──────── DATA UNDER STUDY ────────
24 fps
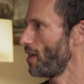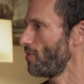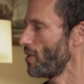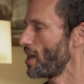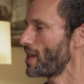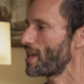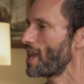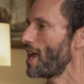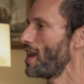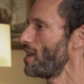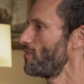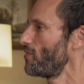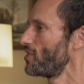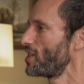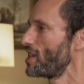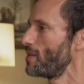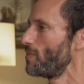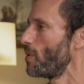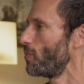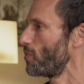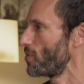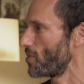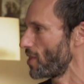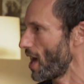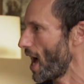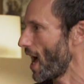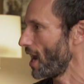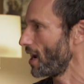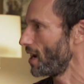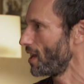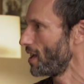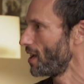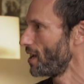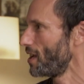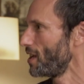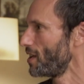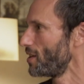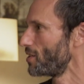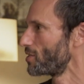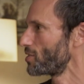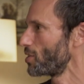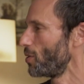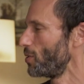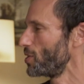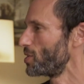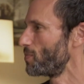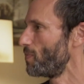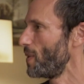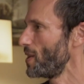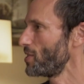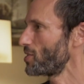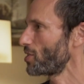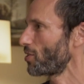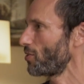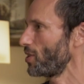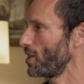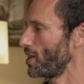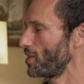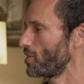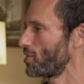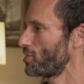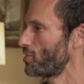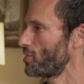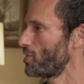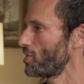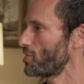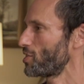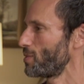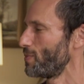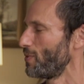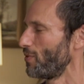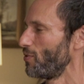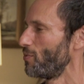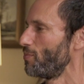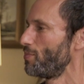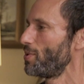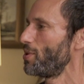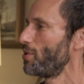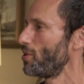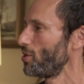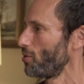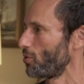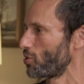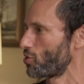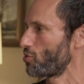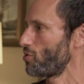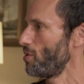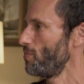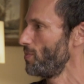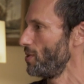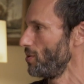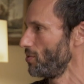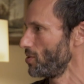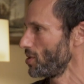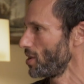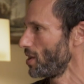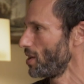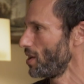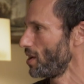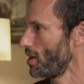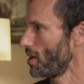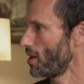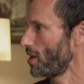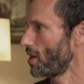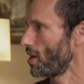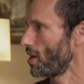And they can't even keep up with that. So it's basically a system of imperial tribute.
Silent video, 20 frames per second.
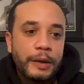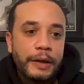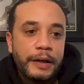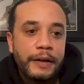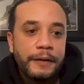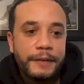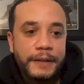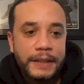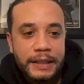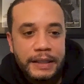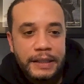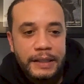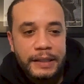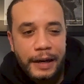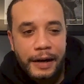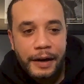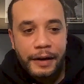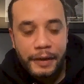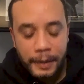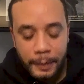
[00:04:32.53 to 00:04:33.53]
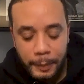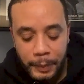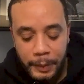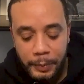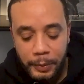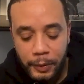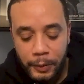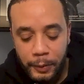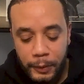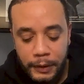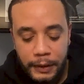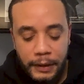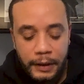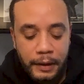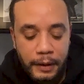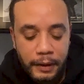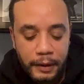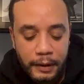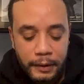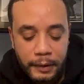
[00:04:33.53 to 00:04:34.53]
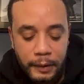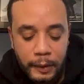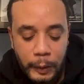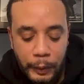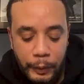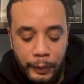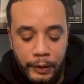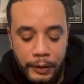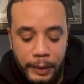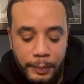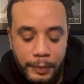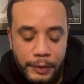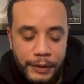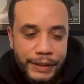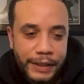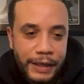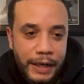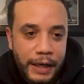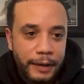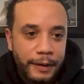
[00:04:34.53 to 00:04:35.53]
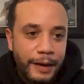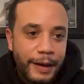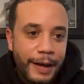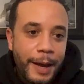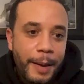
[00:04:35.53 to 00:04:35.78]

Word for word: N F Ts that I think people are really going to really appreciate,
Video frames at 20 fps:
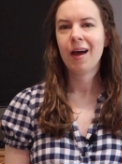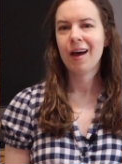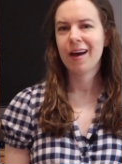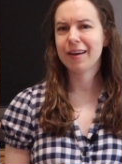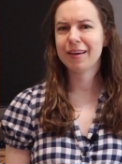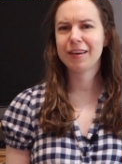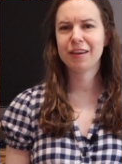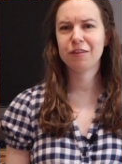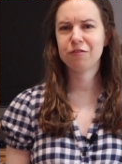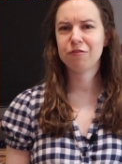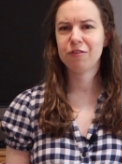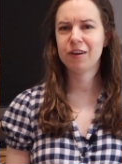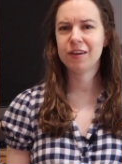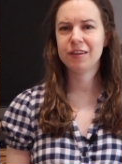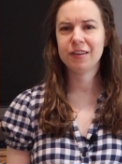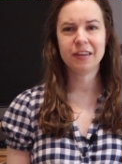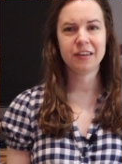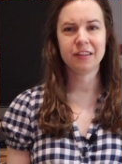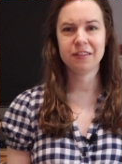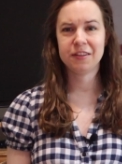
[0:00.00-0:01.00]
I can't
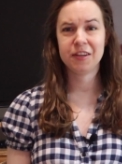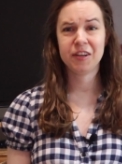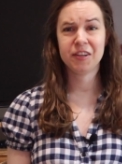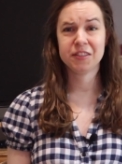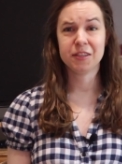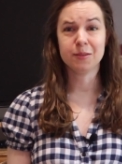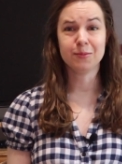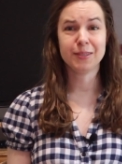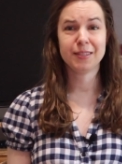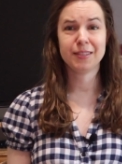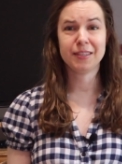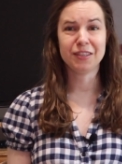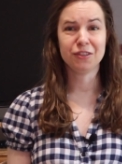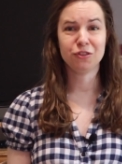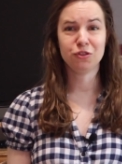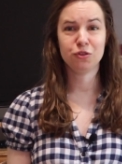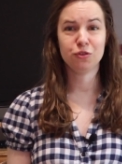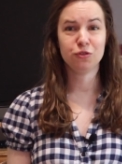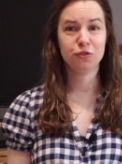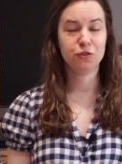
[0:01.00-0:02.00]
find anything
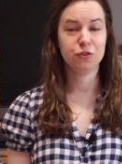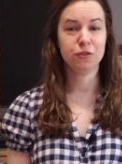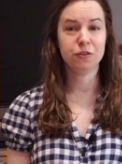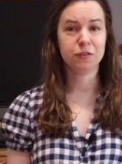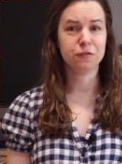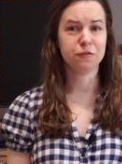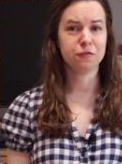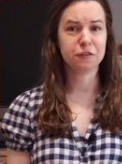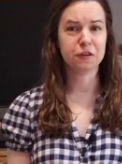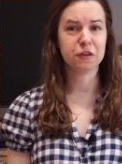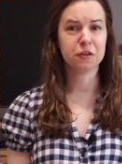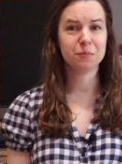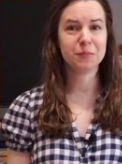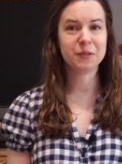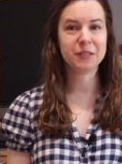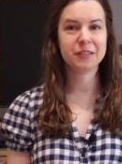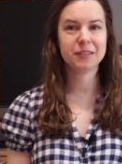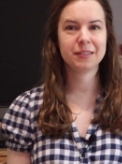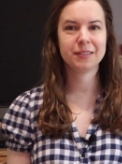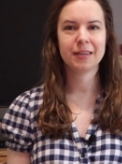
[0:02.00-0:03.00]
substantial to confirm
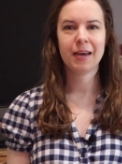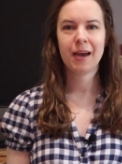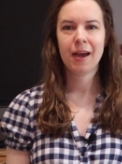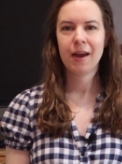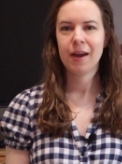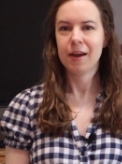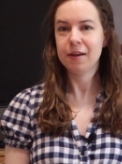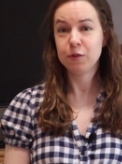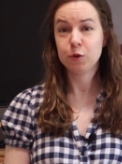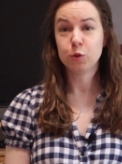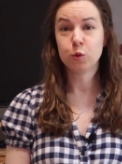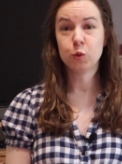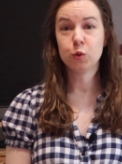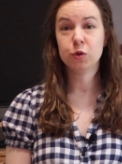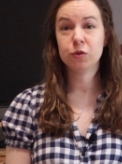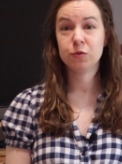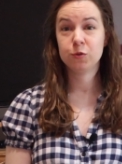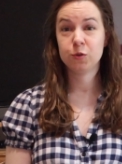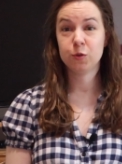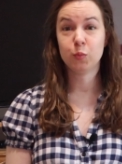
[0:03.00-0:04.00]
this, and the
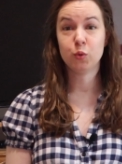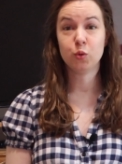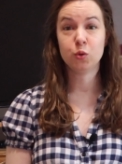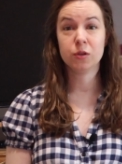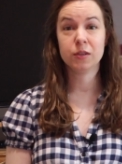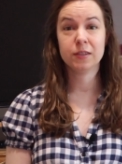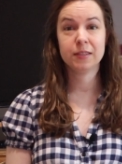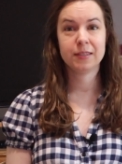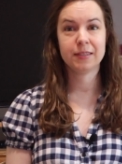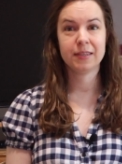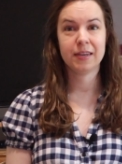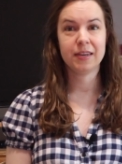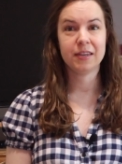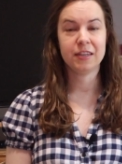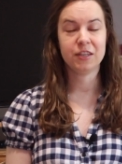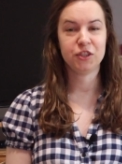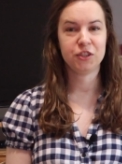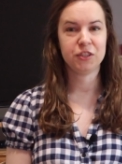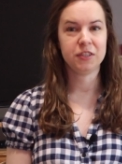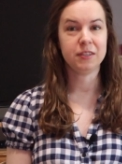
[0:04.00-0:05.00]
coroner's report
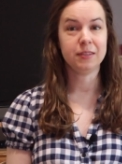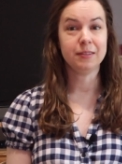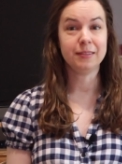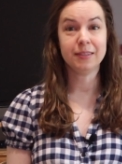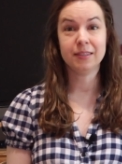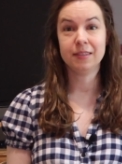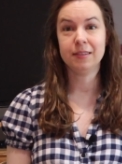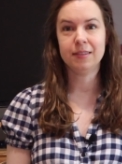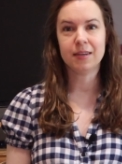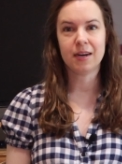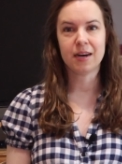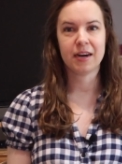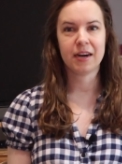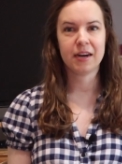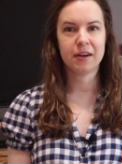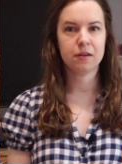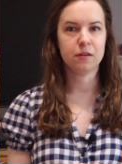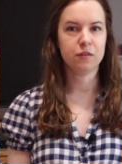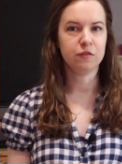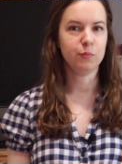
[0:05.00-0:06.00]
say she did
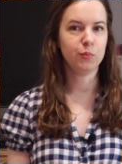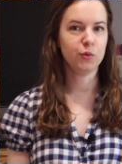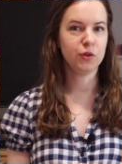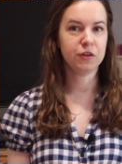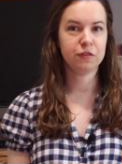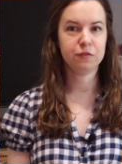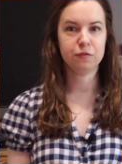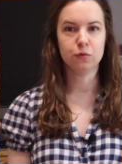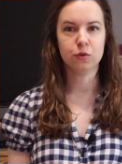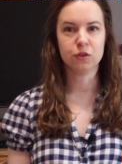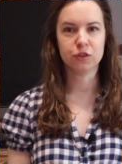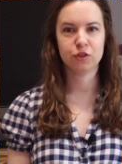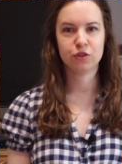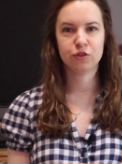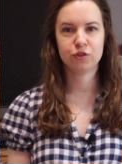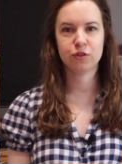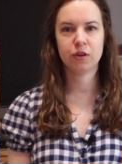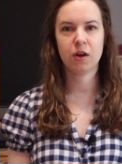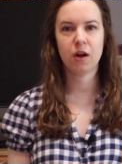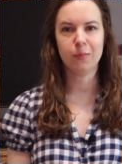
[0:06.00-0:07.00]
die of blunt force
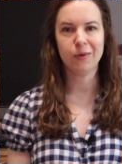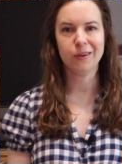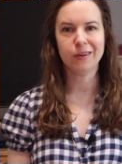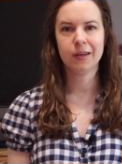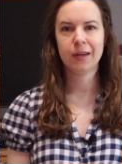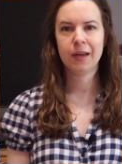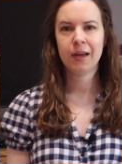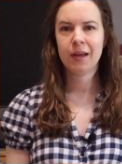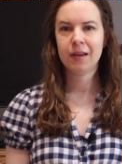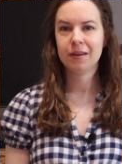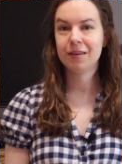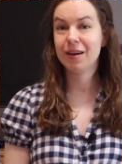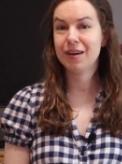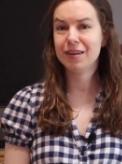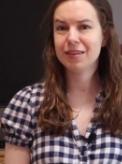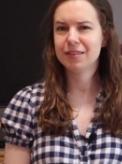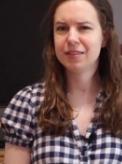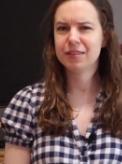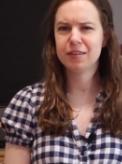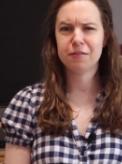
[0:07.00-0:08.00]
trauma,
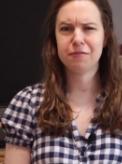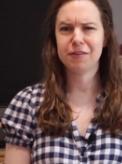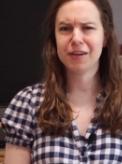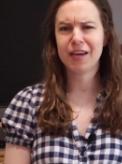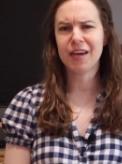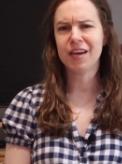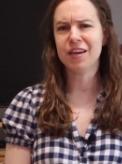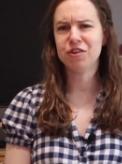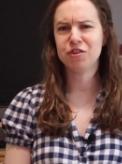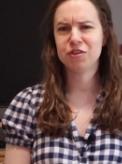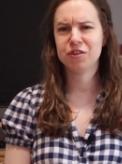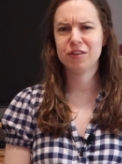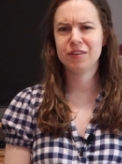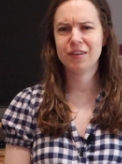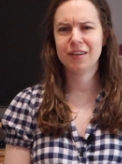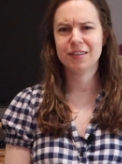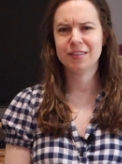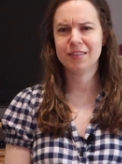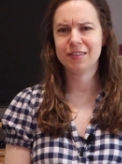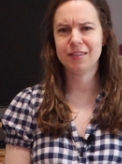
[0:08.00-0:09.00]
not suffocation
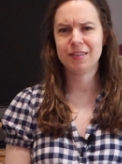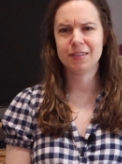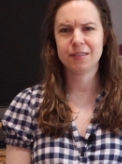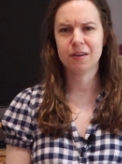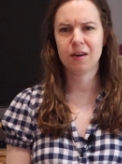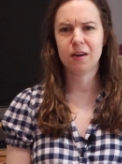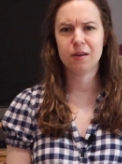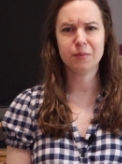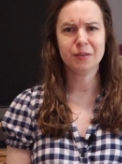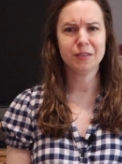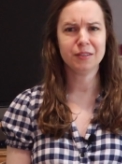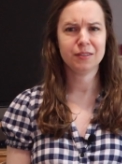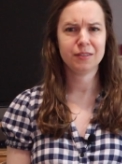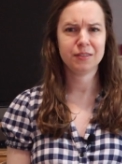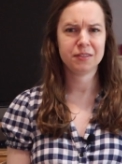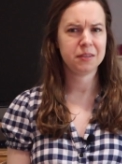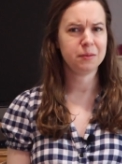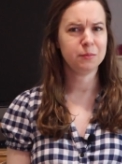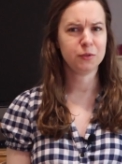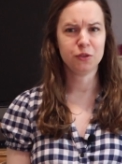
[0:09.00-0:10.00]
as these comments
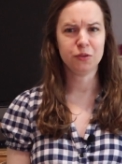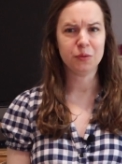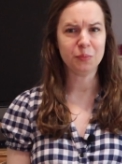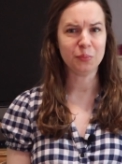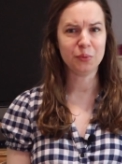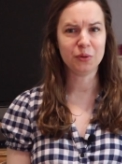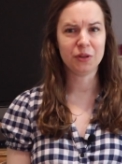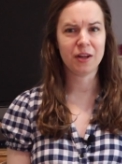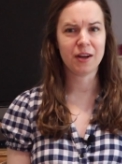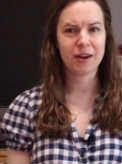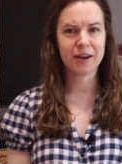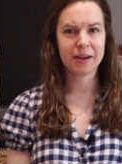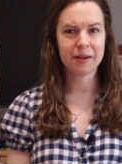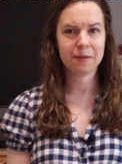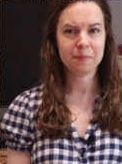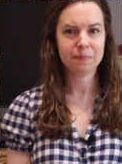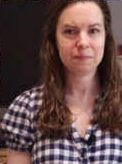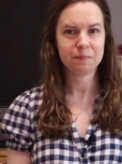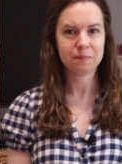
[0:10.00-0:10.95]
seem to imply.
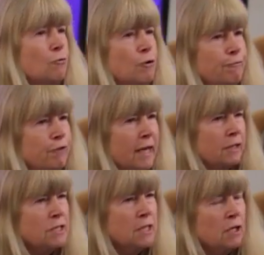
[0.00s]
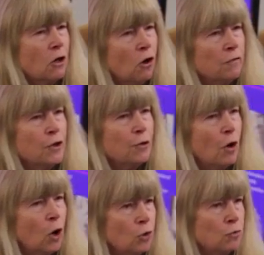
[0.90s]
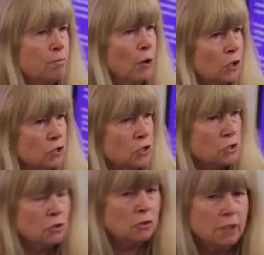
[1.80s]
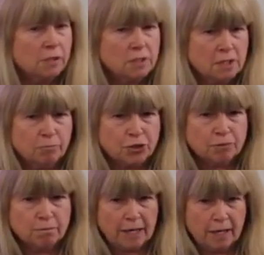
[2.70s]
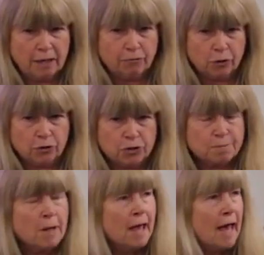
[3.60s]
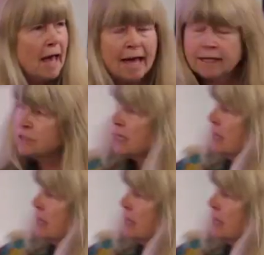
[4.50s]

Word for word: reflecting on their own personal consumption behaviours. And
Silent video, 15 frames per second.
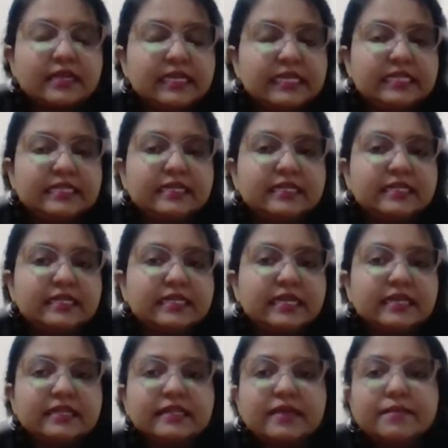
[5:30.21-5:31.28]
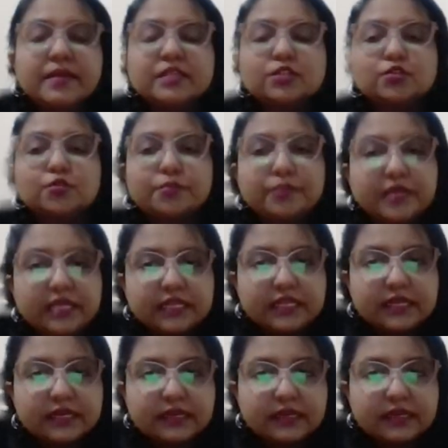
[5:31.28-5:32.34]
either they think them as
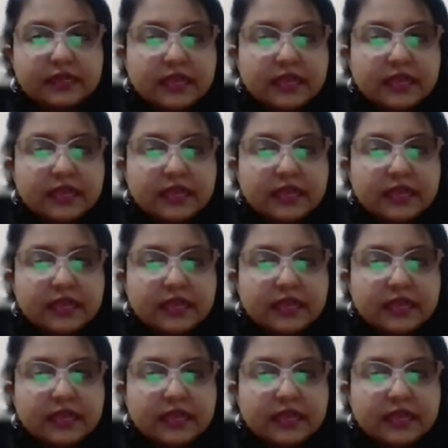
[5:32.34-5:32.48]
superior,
────────
WORK ITEM:
Extract word for word every line from the line that contains "[0:06.00-0:07.00]" to the final line of the data, both included, and nothing else; skip the pictures.

WRITTEN RESPONSE:
[0:06.00-0:07.00]
die of blunt force
[0:07.00-0:08.00]
trauma,
[0:08.00-0:09.00]
not suffocation
[0:09.00-0:10.00]
as these comments
[0:10.00-0:10.95]
seem to imply.
[0.00s]
[0.90s]
[1.80s]
[2.70s]
[3.60s]
[4.50s]

Word for word: reflecting on their own personal consumption behaviours. And
Silent video, 15 frames per second.
[5:30.21-5:31.28]
[5:31.28-5:32.34]
either they think them as
[5:32.34-5:32.48]
superior,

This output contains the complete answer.